→ WHAT TO DO
Your reply should restate the lines from the top of the entries through the line containing "[00:16:16.47]" word for word, with no pictures.
====== DATASET ENTRIES
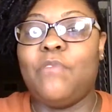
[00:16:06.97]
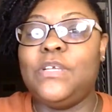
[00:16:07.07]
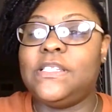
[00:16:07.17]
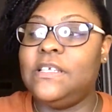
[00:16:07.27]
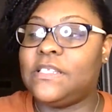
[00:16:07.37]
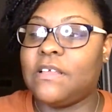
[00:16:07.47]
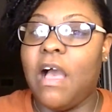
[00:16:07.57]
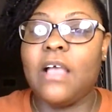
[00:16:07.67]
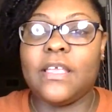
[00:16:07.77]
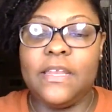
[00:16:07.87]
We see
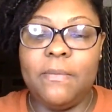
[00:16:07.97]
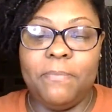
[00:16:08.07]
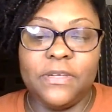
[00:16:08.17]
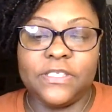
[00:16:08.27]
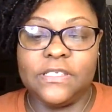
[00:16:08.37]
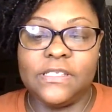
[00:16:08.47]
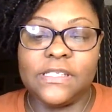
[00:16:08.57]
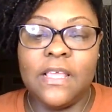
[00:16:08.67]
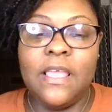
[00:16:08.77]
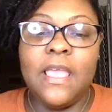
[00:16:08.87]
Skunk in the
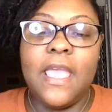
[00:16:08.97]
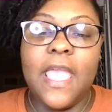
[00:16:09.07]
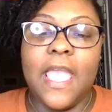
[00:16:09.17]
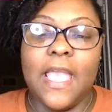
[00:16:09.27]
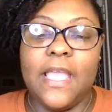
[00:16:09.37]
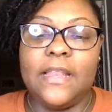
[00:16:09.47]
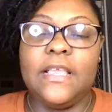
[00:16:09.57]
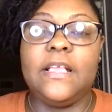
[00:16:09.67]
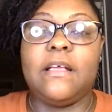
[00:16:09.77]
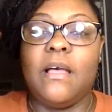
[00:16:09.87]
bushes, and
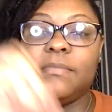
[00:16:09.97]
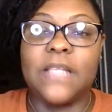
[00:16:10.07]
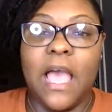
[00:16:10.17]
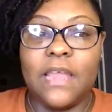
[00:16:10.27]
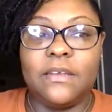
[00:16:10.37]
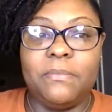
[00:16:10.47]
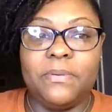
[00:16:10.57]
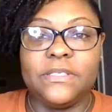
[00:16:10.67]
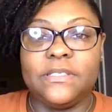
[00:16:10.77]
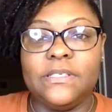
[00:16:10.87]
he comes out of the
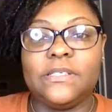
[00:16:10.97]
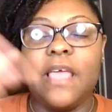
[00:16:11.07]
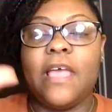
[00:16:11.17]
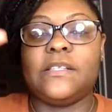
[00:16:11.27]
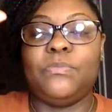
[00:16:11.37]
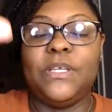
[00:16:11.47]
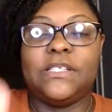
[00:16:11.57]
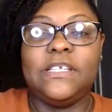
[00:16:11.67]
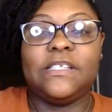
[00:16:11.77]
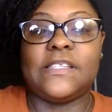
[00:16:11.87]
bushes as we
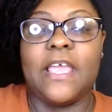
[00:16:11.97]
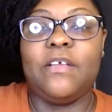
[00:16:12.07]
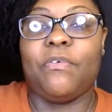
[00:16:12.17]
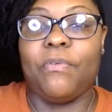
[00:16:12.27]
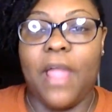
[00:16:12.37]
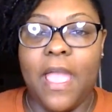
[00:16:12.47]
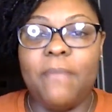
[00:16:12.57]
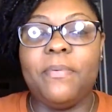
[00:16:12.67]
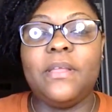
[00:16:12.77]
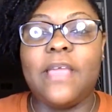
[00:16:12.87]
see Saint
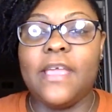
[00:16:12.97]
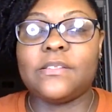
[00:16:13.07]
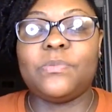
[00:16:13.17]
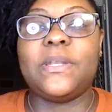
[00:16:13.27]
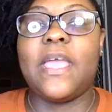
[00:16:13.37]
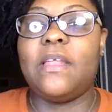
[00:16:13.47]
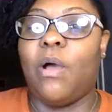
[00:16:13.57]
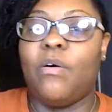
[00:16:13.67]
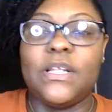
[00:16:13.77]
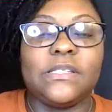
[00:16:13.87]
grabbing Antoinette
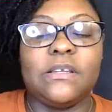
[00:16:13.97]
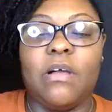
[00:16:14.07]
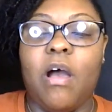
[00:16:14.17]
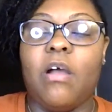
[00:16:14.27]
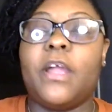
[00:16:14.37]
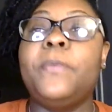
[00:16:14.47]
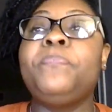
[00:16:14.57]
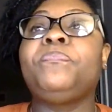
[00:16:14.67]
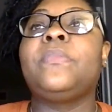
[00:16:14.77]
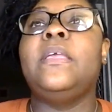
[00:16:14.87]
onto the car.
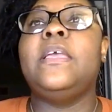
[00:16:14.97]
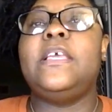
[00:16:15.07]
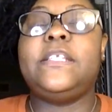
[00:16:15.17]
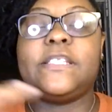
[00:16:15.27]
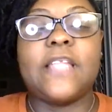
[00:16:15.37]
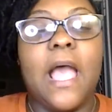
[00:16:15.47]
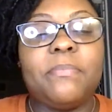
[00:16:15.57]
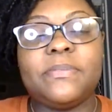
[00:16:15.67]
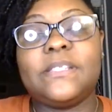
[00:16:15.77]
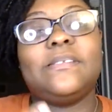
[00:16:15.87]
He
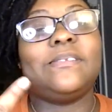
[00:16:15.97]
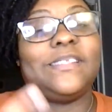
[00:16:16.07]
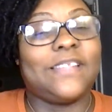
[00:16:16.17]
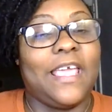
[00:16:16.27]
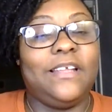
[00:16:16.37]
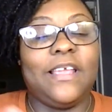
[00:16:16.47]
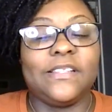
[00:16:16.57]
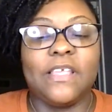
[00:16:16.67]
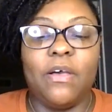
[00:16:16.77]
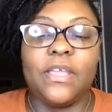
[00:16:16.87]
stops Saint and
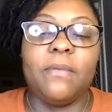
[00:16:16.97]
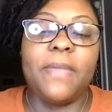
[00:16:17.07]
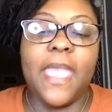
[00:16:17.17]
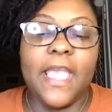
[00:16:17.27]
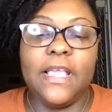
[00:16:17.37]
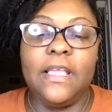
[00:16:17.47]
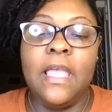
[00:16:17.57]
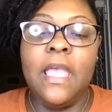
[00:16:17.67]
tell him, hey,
============
→ ANSWER SECTION
[00:16:06.97]
[00:16:07.07]
[00:16:07.17]
[00:16:07.27]
[00:16:07.37]
[00:16:07.47]
[00:16:07.57]
[00:16:07.67]
[00:16:07.77]
[00:16:07.87]
We see
[00:16:07.97]
[00:16:08.07]
[00:16:08.17]
[00:16:08.27]
[00:16:08.37]
[00:16:08.47]
[00:16:08.57]
[00:16:08.67]
[00:16:08.77]
[00:16:08.87]
Skunk in the
[00:16:08.97]
[00:16:09.07]
[00:16:09.17]
[00:16:09.27]
[00:16:09.37]
[00:16:09.47]
[00:16:09.57]
[00:16:09.67]
[00:16:09.77]
[00:16:09.87]
bushes, and
[00:16:09.97]
[00:16:10.07]
[00:16:10.17]
[00:16:10.27]
[00:16:10.37]
[00:16:10.47]
[00:16:10.57]
[00:16:10.67]
[00:16:10.77]
[00:16:10.87]
he comes out of the
[00:16:10.97]
[00:16:11.07]
[00:16:11.17]
[00:16:11.27]
[00:16:11.37]
[00:16:11.47]
[00:16:11.57]
[00:16:11.67]
[00:16:11.77]
[00:16:11.87]
bushes as we
[00:16:11.97]
[00:16:12.07]
[00:16:12.17]
[00:16:12.27]
[00:16:12.37]
[00:16:12.47]
[00:16:12.57]
[00:16:12.67]
[00:16:12.77]
[00:16:12.87]
see Saint
[00:16:12.97]
[00:16:13.07]
[00:16:13.17]
[00:16:13.27]
[00:16:13.37]
[00:16:13.47]
[00:16:13.57]
[00:16:13.67]
[00:16:13.77]
[00:16:13.87]
grabbing Antoinette
[00:16:13.97]
[00:16:14.07]
[00:16:14.17]
[00:16:14.27]
[00:16:14.37]
[00:16:14.47]
[00:16:14.57]
[00:16:14.67]
[00:16:14.77]
[00:16:14.87]
onto the car.
[00:16:14.97]
[00:16:15.07]
[00:16:15.17]
[00:16:15.27]
[00:16:15.37]
[00:16:15.47]
[00:16:15.57]
[00:16:15.67]
[00:16:15.77]
[00:16:15.87]
He
[00:16:15.97]
[00:16:16.07]
[00:16:16.17]
[00:16:16.27]
[00:16:16.37]
[00:16:16.47]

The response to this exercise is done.